The new deficit target of two percent of GDP that Prime Minister Mariano Rajoy plans to grant Catalonia has triggered criticism from other regional premiers who say they want the same preferential treatment.
While the official target is 1.2 percent for all the Spanish regions, on Saturday Finance Minister Cristóbal Montoro stated that a deficit of more than two percent for the Catalan nationalist government of Artur Mas is not negotiable.
Leading members of Spain’s ruling Popular Party (PP) have expressed dissatisfaction with this asymmetrical system.
Extremadura premier José Antonio Monago has warned Madrid that he will not allow Catalonia to benefit from other regions which are “compliant” with the target. He accused the Treasury of wanting to be flexible “with those who say no to the Constitution and to the Treasury,” meaning the Catalan government and its pro-independence rhetoric. Monago also noted that the deficit targets for the period 2012-2014 were reached by consensus, and said any region wishing to exceed the 1.2 percent ceiling must “ask for other regions’ votes.”
Madrid premier Ignacio González accused Mas of trying to “trade in money for independence,” another reference to the Catalan sovereignty drive, which the PP strongly opposes. "Even if there was no crisis, this plan cannot be admitted,” he said on a radio interview in Radio Nacional. González said that he thinks Mas “has an obvious problem from the internal point of view” as a result of “a nationalist drift” that has got him “into a difficult alley.”
The region of Aragón has also joined the fray. “The deficit must be the same for everyone, that’s the red line,” said Roberto Bermúdez de Castro, chief of staff for the Aragonese government.

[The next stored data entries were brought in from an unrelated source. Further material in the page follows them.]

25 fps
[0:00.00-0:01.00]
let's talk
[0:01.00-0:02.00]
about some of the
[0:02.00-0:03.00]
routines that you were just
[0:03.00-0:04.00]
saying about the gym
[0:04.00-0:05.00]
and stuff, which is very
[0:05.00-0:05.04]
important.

Galician premier Alberto Núñez Feijóo turned the concept on its head and demanded “positive discrimination” for the regions that meet their targets. “Generosity for regions that fail to comply, yes, but logically also for those of us who are complying and continue to do so.”
The voices of dissent come on the day after Spain’s prime minister asked his regional premiers for “generosity” in order to reach an agreement over the deficit. If consensus is not possible, the government will have the last word, he warned.

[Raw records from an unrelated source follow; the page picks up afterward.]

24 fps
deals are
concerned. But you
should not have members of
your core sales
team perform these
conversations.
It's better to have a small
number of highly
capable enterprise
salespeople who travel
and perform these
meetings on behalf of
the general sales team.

Meanwhile, the secretary of state for public administrations, Antonio Beteta, said that all the regions will have to reduce the deficit they posted last year, “each and every one of them, those who had more and those who had less.”
Spain’s overall 2013 deficit target is 6.3 percent of GDP. Madrid is pressuring regional governments to do their part in the ongoing austerity drive to meet Brussels’ demands.